Lessons to be Learned
Disclaimer: I don't own any of the Titanic characters. They are copyright their respective owners and to history. All non-Titanic characters are mine and made by me. I make no money off this piece of fan fiction. It is written for entertainment purposes only.
Prologue
On board the Carpathia I thought I was tucked away in some little corner of the ship where no one would find me. I couldn't be sure where exactly I was hidden away but it was good enough for me. It was a quiet little area of the ship where I could be alone with my thoughts.
My superior officer, second officer Charles Lightoller, had comforted me when I wept against his shoulder. God bless him for it…yet part of me still felt hollow. I still felt as if something—anything—could have been done to save more passengers.
Earlier I had heard someone remark that there would be a movie made about Titanic's sinking in no time at all! The idea angered me but I couldn't explain why. People trying to make money off the disaster when the bodies weren't even cold yet!
I pulled my knees against my chest and hugged them. My back began to ache from being hunched over for so long but I paid it no mind.
I felt myself staring off into the distance for I don't know how long. I could hear the sound of footsteps but ignored them until a human body stood in front of me. Glancing up I could see the face of a stewardess looking down at me. My brain did not want to make connections right away and it took me a few seconds to recognize her as that Irish stewardess, Mayda O'Brian. She forced a pleasant smile at me before crouching down and handing me a thick mug.
My hands stretched out to push it away, "Keep it for yourself."
"The other officers were askin' about ye," Miss O'Brian said softly.
"You mean the surviving officers."
"I know it hurts but what ye did by goin' back was very brave an' noble."
I sighed. "Why couldn't I save more people? Maybe if I had gone back sooner I could've—" I could feel my voice crack as once again tears stung my eyes, "There were children in the water! Children and babies! And—and I couldn't save them!"
"Yer not God, Mister Lowe."
"I should've gone back sooner."
"Ye can't blame yerself."
I knew Miss O'Brian was only trying to help me but when she said that I felt myself become angry. "Then who can I blame?" I demanded. "The iceberg? White Star Line? Ismay for pushing that we speed up to surprise everyone in New York? Who, Miss O'Brian? Who?"
She recoiled, looking stung and hurt by my words. Immediately I regretted what I had said. She was no different from me; we both had witnessed such tragedy and loss of life. Damn my temper!
"Forgive me, I'm sorry," I quickly said. "I shouldn't have snapped like that. It's...I wish there was something I could do to change things."
Miss O'Brian reached out to touch my arm when she suddenly froze. She literally froze in place and did not move! What sort of devilry was this?
"Miss O'Brian?" I said while waving my hand in front of her face.
No response.
"Miss O'Brian?"
"Don't worry, she's fine as is everybody else," a voice that I did not recognize said.
"Who are you and what have you done?" I demanded of this strange person who walked out of the shadows. He was a tall man with a crop of dark hair that sprouted from his head. He was a handsome fellow and spoke with an accent that I did not recognize. His clothing made me think of him as a steerage passenger but there was no way I could be certain about that. I wasn't certain about anything considering he just made the world stand still!
The stranger ignored my question. "I hear you want to go back in time and change the events of Titanic?"
"What do you want?" I asked.
"I can make what you want come true, give you a second chance at saving everyone."

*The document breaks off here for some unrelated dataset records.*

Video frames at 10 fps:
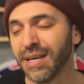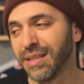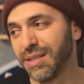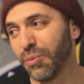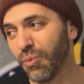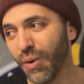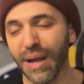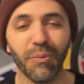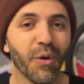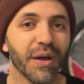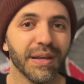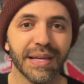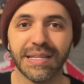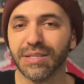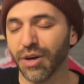the white one
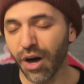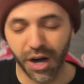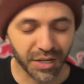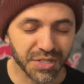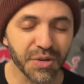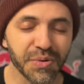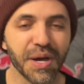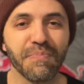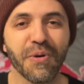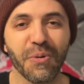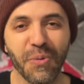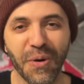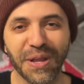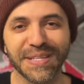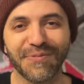is also number
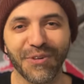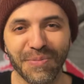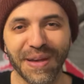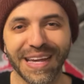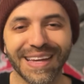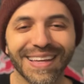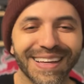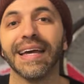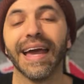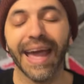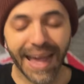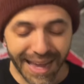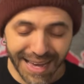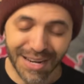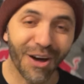one for me.
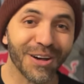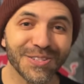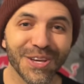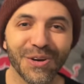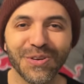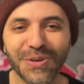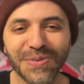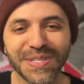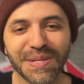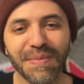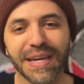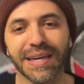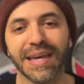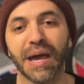And also news to me,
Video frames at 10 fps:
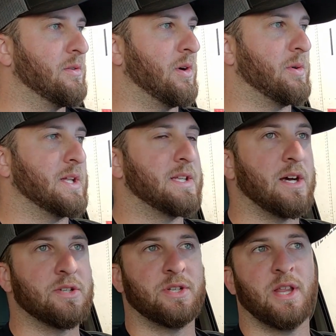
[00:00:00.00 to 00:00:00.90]
Well, when he
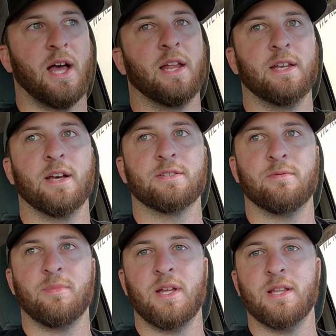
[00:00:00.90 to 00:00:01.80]
tells you that, he
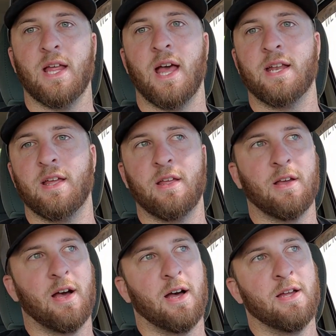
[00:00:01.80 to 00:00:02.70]
doesn't mean that.
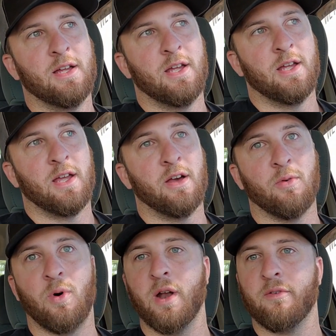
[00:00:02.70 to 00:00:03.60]

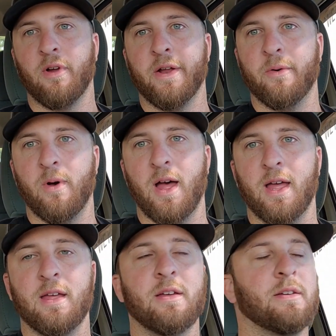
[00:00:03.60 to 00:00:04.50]
He'll want it right away.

"You can't turn back time!"
"There is much more to this world than you can possibly understand Harold Godfrey Lowe." Reaching out the stranger grabbed me under the chin and forced my head up so I would look at him. Feeling his touch was nothing like I had ever felt before. I could not explain it but I felt paralyzed under his gaze. "You have a noble heart but much to learn Harold Lowe. I can make it so that you have your second chance to save the Titanic but I cannot guarantee anything will be different. That is the beauty and curse of free will."

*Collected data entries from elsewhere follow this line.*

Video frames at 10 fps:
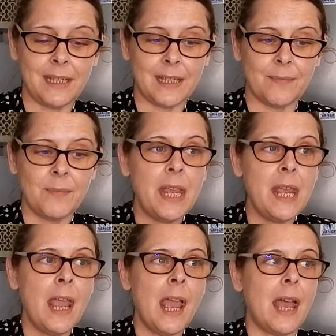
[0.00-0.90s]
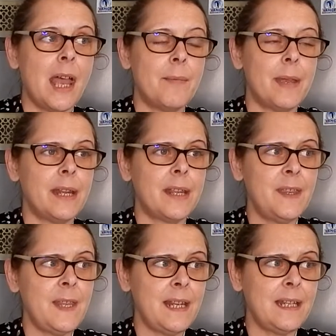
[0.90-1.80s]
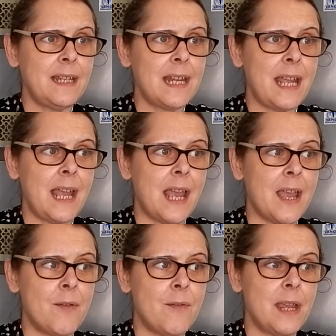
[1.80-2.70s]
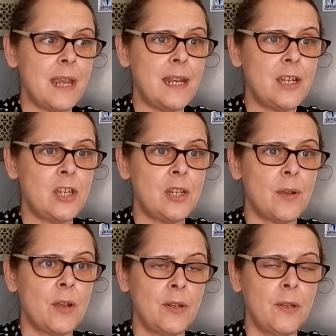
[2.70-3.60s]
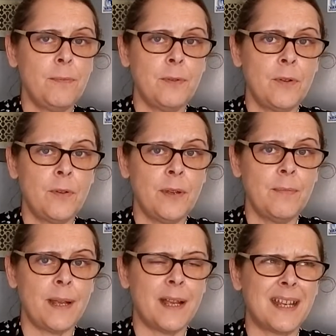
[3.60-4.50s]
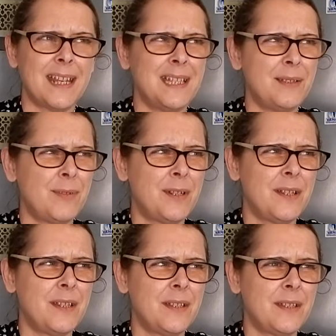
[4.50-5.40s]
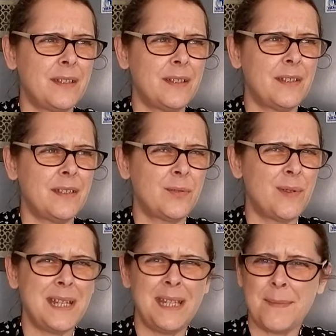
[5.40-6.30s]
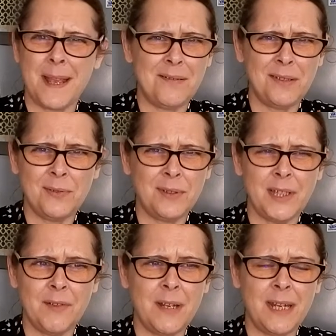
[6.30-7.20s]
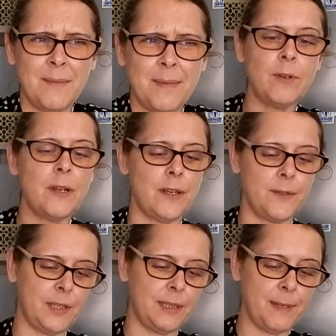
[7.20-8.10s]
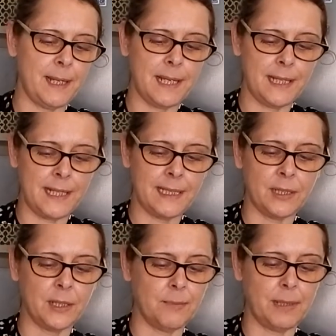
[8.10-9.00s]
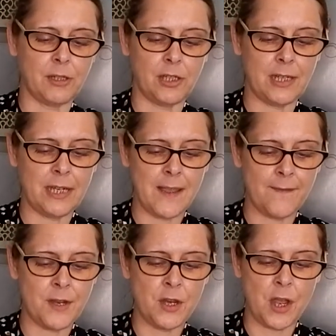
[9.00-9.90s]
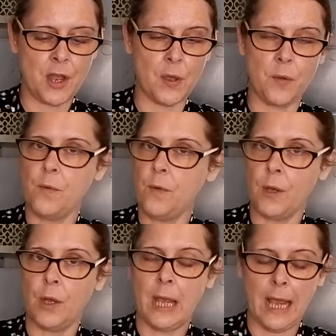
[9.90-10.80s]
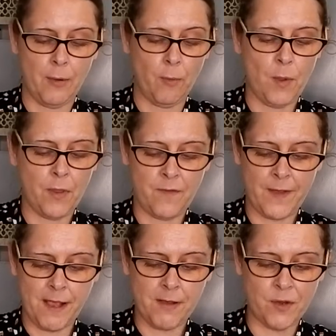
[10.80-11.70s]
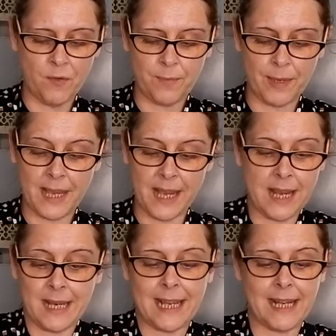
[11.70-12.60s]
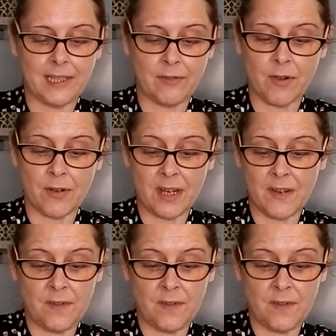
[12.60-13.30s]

them. And I think now each unopened coin pack is worth £20 or so on eBay. Worth just picking these up because you never know what the value will be later on, and if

"What are you?" I asked him despite still being in his grasp.
"Something from the other side that you never imagined possible. I am also not like what you think we are like but we love you none the less. You men have a great deal to learn about how the world works. Just because you cannot see it, cannot touch it, and cannot control it does not mean that it isn't real. You'll remember but no one else will."
The stranger removed my cap and bent in. He pressed his lips against my forehead and that was all I could remember as my world went dark.